We have set up the IOs on the TrueNAS. We have set up the NFS Share. The NFS Share is mounted on each of the Ubuntu Cluster Nodes (Metal Machines installed with Ubuntu and LXD). The storage pool is set up as a ‘directory pool type’ and can be created in LXD for the NFS Share, but it cannot be used.

Have tested on two identical machines with the same outcome.

Any thoughts on what is being missed here?

I can’t give you a solution to your current problem but I just wanted to say that running VMs and LXCs over NFS will give you terrible performance. The dir storage driver is also very limited.

In the world of qemu/kvm, Ceph is the default choice for a remote datastore. Basically every KVM based hypervisor supports Ceph. This will also allow you to more easily migrate between other kvm based hypervisors. Our migration from OpenNebule to LXD and Proxmox was super easy because all 3 are kvm based and support Ceph.

So my suggestion for you would be to consider Ceph if you want to use remote and high available storage. That will perform more than a lot better than everything NFS based and will also be HA.

The downside is that it will mean a new and slightly complex storage system to manage, but if you plan on filling the 1.5TB worth of memory with LXC and VMs then either local storage or Ceph will be your only viable options.

If you plan on sticking to one host, local storage (ZFS) will be the clear winner in terms of cost, complexity and performance.

2 Likes

Thank you for your remarks @vosdev

The purpose of this project is to convert away from a small VMware vSphere Cluster, to a Small Ubuntu LXD Cluster. The current VMware vSphere Cluster Contains three metal servers, with 8x 2Tb SATA SSD Drives. Each metal machine has it’s own local storage, but though vSphere, any VM can be moved off of any metal machine to any other metal machine in a matter of minutes. There is also a feature of vSphere allowing movement of a live VM to a different metal server, undetected to the users, except for a small performance decrease.

I want to replicate this functionality using Ubuntu and LXD. However, I’m not prepared to use Proxmox and CEPH.

Thoughts?

The one downside to using local storage is that you cannot LIVE migrate them between hosts afaik. You can do offline migration though — LXD will stop the VM, copy the data over the network, then start it on the new host.

No need to use proxmox, we actually migrated away from proxmox to LXD because of the lack of features and support.

My recommendation is still with setting up Ceph. Ceph nowadays is relatively easy set up and managed with cephadm. It’s completely self managing and self healing.

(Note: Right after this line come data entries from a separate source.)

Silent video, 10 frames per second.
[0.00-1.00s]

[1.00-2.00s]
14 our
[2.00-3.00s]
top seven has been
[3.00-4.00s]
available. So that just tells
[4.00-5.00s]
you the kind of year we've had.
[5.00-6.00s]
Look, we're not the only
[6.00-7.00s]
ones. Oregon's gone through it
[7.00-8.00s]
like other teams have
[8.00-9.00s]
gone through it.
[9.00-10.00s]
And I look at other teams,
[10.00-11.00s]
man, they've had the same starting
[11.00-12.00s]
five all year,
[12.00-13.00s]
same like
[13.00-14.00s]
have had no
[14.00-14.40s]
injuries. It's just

ceph orch upgrade start --version x.y.z. and you’ll go to a new version without downtime.
Or you can pull a broken disk and add a new one and it will automatically adapt the disk to the storage cluster. No configuration required.

I would not have recommend Ceph when it was version 14 and older to anyone who had never used it because it was very complex and required a LOT of manual maintenance. The new orchestrator automates most of the tasks for you since 15 and the latest version is 19. With a cluster of 6 disks you won’t need to do any fine tuning.

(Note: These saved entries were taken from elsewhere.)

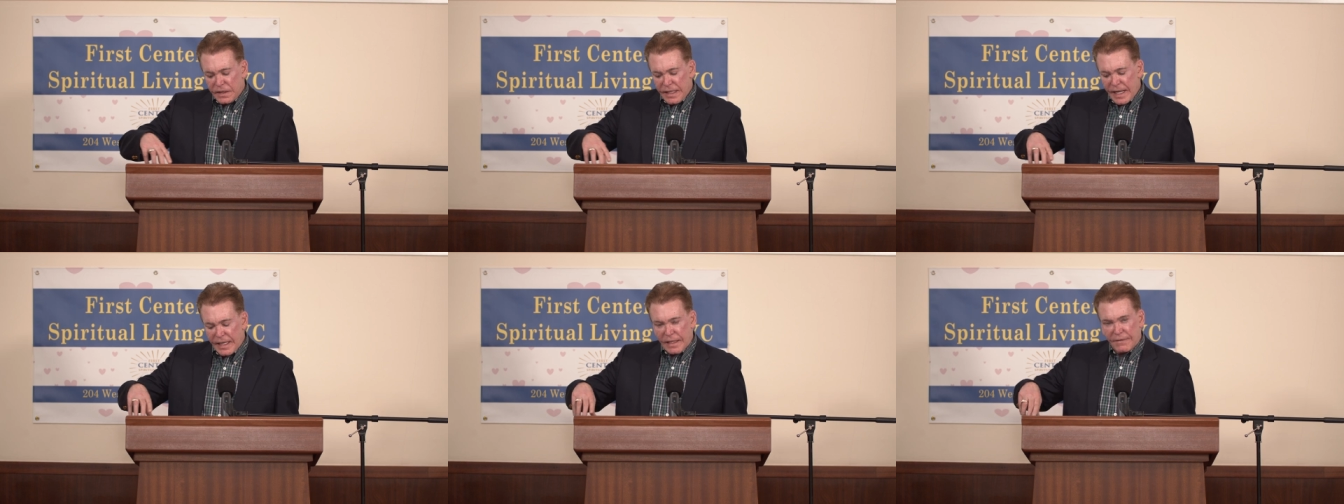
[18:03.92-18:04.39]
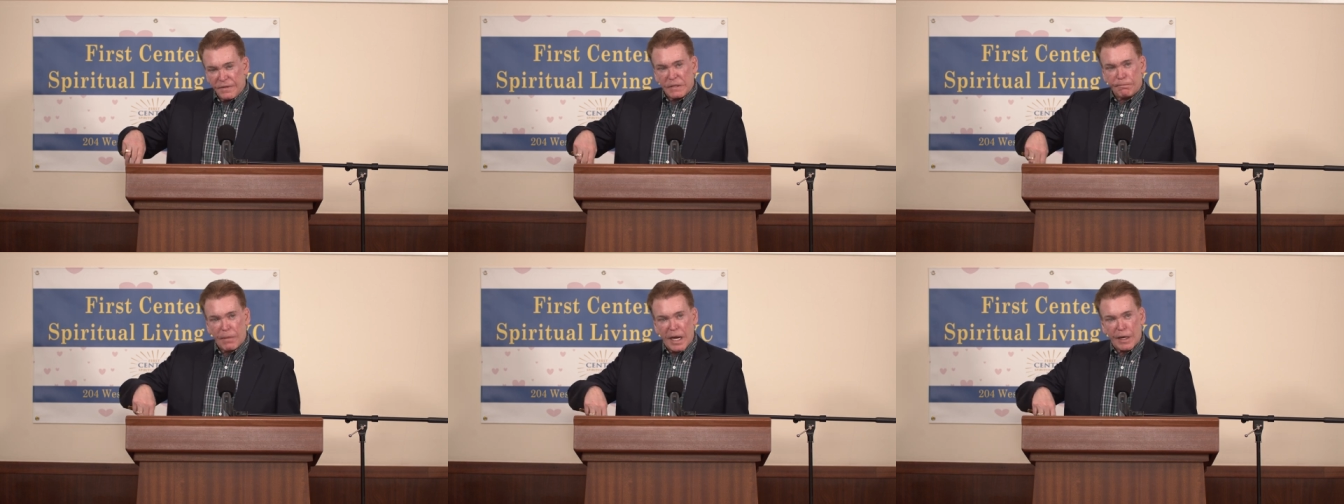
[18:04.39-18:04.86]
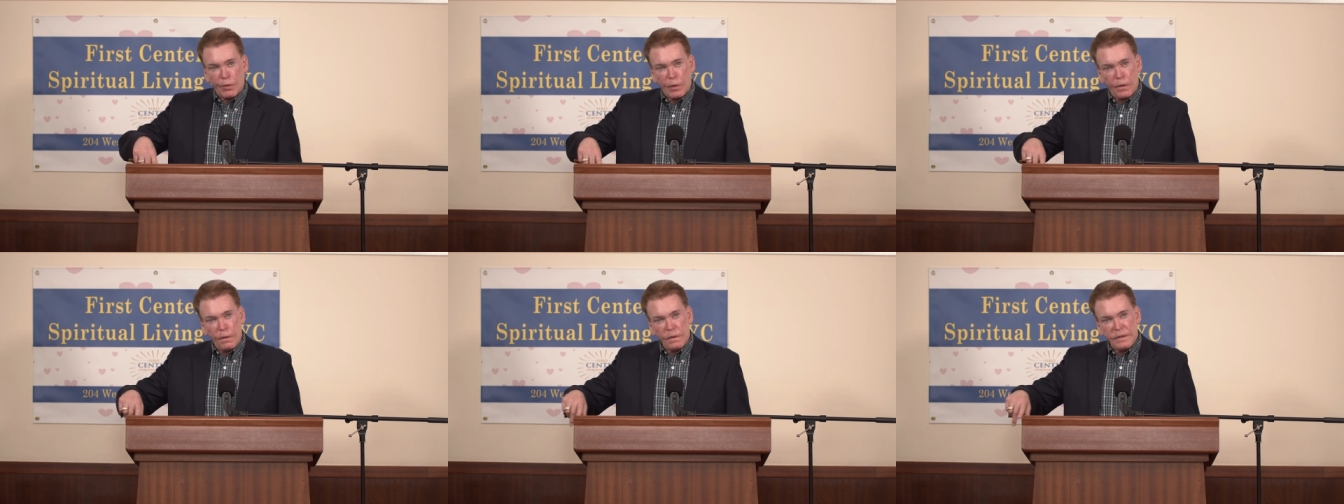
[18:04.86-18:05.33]
negative
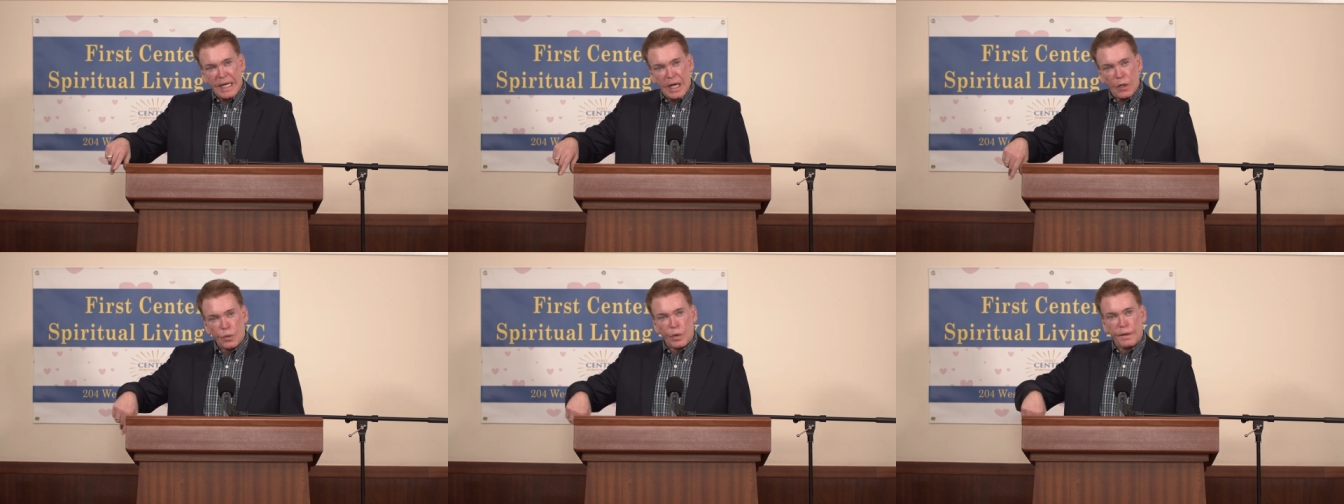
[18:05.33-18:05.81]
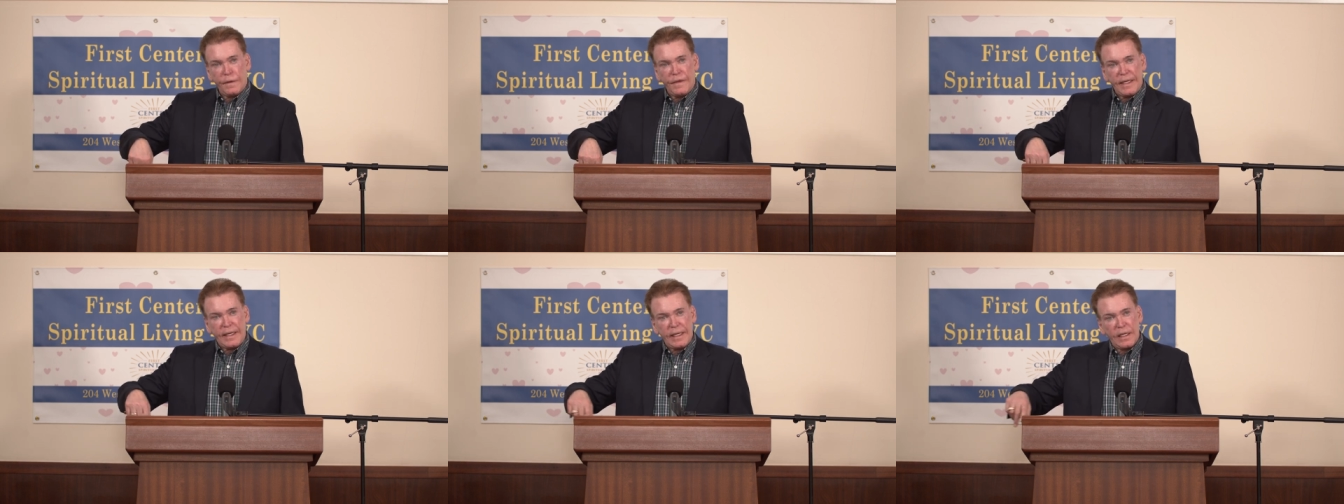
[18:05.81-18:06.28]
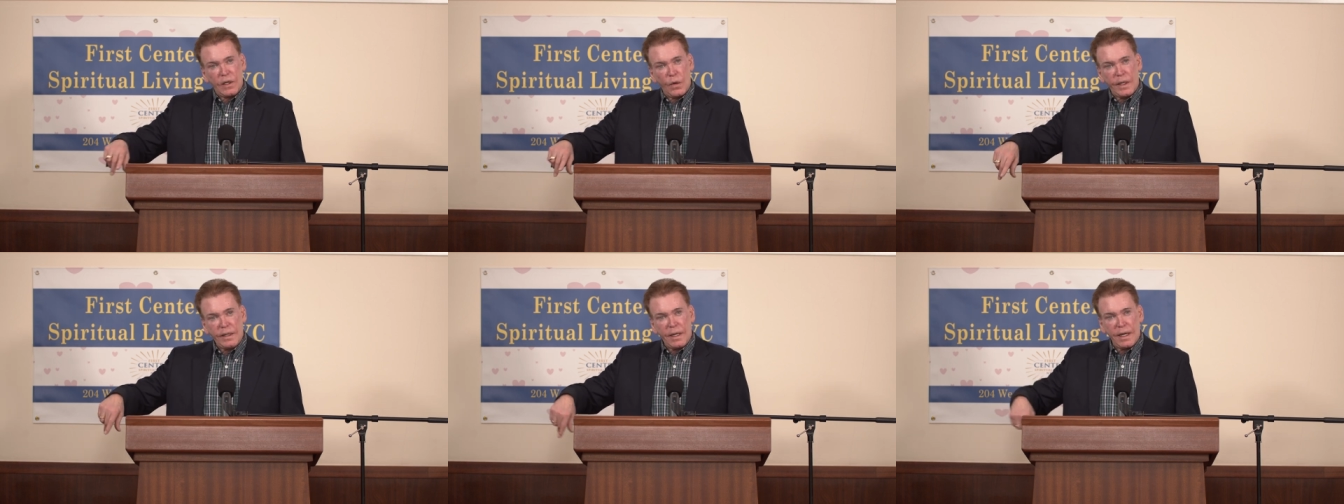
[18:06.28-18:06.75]
spiral downward thinking
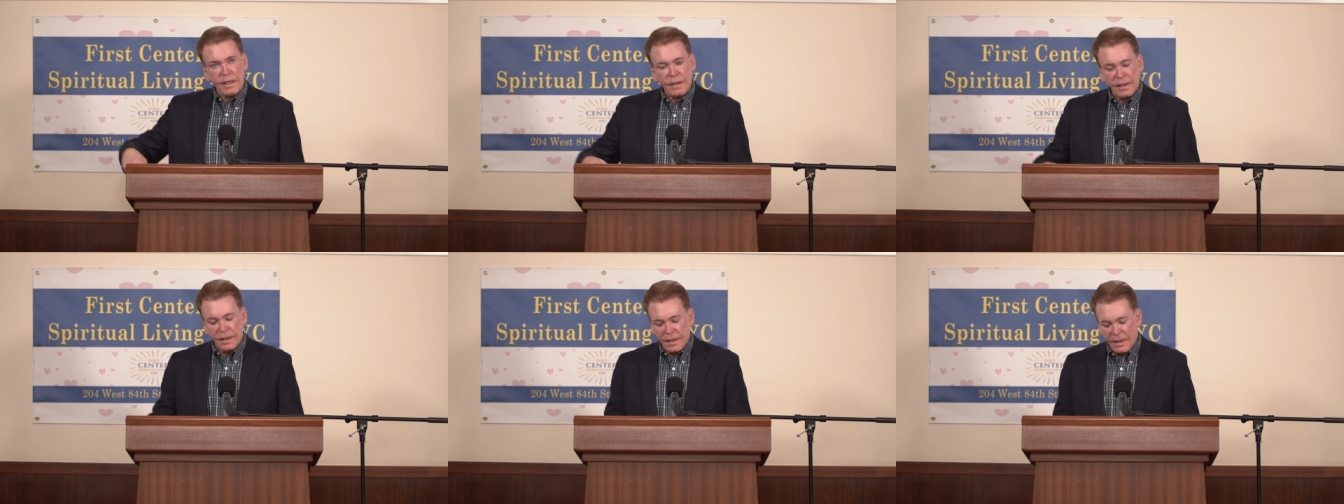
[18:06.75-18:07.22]
going on,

Give it a try, create 3 VMs with the latest Ubuntu 24.04 and give each of them 2 additional 10GB or 50GB disks and see for yourself :slight_smile: . You could even install LXD as well to test configuring LXD together with Ceph.

The benefits are big. You will have 3 copies of your VM storage. If node1 fails because of power issues your VMs can immediately start on node2 and node3 because the data is already there. The redundancy is way higher than just local raid. Minimum downtime.

You can mark a host down for maintenance and LXD will migrate your VMs away in seconds. You can then perform maintenance to your node. After maintenance all VMs will come back to the node.

The only data that has to move between nodes is the memory of the VMs and with 25Gbps adapters it will empty your host in less then a minute. ( for example 1Tbit of memory in use = 40 seconds)

Canonical also provides Ceph as a snap (MicroCeph). If you’re deploying your cluster fresh, I recommend deploying with MicroCloud as it will automate the Ceph and OVN setup. It works well for my homelab.

I would note that because of Ceph’s replicas you’ll get higher write latency. LXD supports using both local and Ceph storage for different machines/volumes though, so you don’t necessarily need to make that trade-off for the whole cluster, just for individual machines/volumes.

Yes, I also do this. My clustered/redundant VMs and LXCs run off local ZFS storage. The not-so-redundant and mission-critical VMs and LXCs are stored on Ceph.

No matter how luxurious your setup, Ceph will always be slower because it is network storage.